What the task requires: Exactly as they stand, write out all of the entries again.

Given data:
● ● ● ●

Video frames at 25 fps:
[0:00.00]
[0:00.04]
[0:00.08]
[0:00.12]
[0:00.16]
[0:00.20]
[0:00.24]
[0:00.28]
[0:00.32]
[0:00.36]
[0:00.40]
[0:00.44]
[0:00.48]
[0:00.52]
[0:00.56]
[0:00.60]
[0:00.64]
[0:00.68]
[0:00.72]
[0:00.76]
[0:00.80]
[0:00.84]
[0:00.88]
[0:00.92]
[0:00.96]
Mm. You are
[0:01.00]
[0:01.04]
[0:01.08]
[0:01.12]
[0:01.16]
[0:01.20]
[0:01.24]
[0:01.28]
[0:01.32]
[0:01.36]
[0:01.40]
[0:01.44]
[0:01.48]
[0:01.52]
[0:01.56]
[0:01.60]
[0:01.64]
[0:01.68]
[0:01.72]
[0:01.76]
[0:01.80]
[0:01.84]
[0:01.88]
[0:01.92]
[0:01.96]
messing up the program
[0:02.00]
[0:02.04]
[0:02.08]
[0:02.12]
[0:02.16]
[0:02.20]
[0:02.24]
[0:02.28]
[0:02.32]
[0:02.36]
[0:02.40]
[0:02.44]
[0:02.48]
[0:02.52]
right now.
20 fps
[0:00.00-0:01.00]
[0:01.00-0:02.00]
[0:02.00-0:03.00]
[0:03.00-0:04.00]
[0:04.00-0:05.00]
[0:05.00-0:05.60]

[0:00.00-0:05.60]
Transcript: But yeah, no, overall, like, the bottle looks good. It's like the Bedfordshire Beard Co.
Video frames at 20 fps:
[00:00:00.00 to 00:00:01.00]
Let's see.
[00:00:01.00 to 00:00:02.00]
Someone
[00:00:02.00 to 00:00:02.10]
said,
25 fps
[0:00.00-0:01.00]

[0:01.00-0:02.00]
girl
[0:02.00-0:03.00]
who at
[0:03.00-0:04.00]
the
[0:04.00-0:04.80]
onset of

● ● ● ●

Written response:
Video frames at 25 fps:
[0:00.00]
[0:00.04]
[0:00.08]
[0:00.12]
[0:00.16]
[0:00.20]
[0:00.24]
[0:00.28]
[0:00.32]
[0:00.36]
[0:00.40]
[0:00.44]
[0:00.48]
[0:00.52]
[0:00.56]
[0:00.60]
[0:00.64]
[0:00.68]
[0:00.72]
[0:00.76]
[0:00.80]
[0:00.84]
[0:00.88]
[0:00.92]
[0:00.96]
Mm. You are
[0:01.00]
[0:01.04]
[0:01.08]
[0:01.12]
[0:01.16]
[0:01.20]
[0:01.24]
[0:01.28]
[0:01.32]
[0:01.36]
[0:01.40]
[0:01.44]
[0:01.48]
[0:01.52]
[0:01.56]
[0:01.60]
[0:01.64]
[0:01.68]
[0:01.72]
[0:01.76]
[0:01.80]
[0:01.84]
[0:01.88]
[0:01.92]
[0:01.96]
messing up the program
[0:02.00]
[0:02.04]
[0:02.08]
[0:02.12]
[0:02.16]
[0:02.20]
[0:02.24]
[0:02.28]
[0:02.32]
[0:02.36]
[0:02.40]
[0:02.44]
[0:02.48]
[0:02.52]
right now.
20 fps
[0:00.00-0:01.00]
[0:01.00-0:02.00]
[0:02.00-0:03.00]
[0:03.00-0:04.00]
[0:04.00-0:05.00]
[0:05.00-0:05.60]

[0:00.00-0:05.60]
Transcript: But yeah, no, overall, like, the bottle looks good. It's like the Bedfordshire Beard Co.
Video frames at 20 fps:
[00:00:00.00 to 00:00:01.00]
Let's see.
[00:00:01.00 to 00:00:02.00]
Someone
[00:00:02.00 to 00:00:02.10]
said,
25 fps
[0:00.00-0:01.00]

[0:01.00-0:02.00]
girl
[0:02.00-0:03.00]
who at
[0:03.00-0:04.00]
the
[0:04.00-0:04.80]
onset of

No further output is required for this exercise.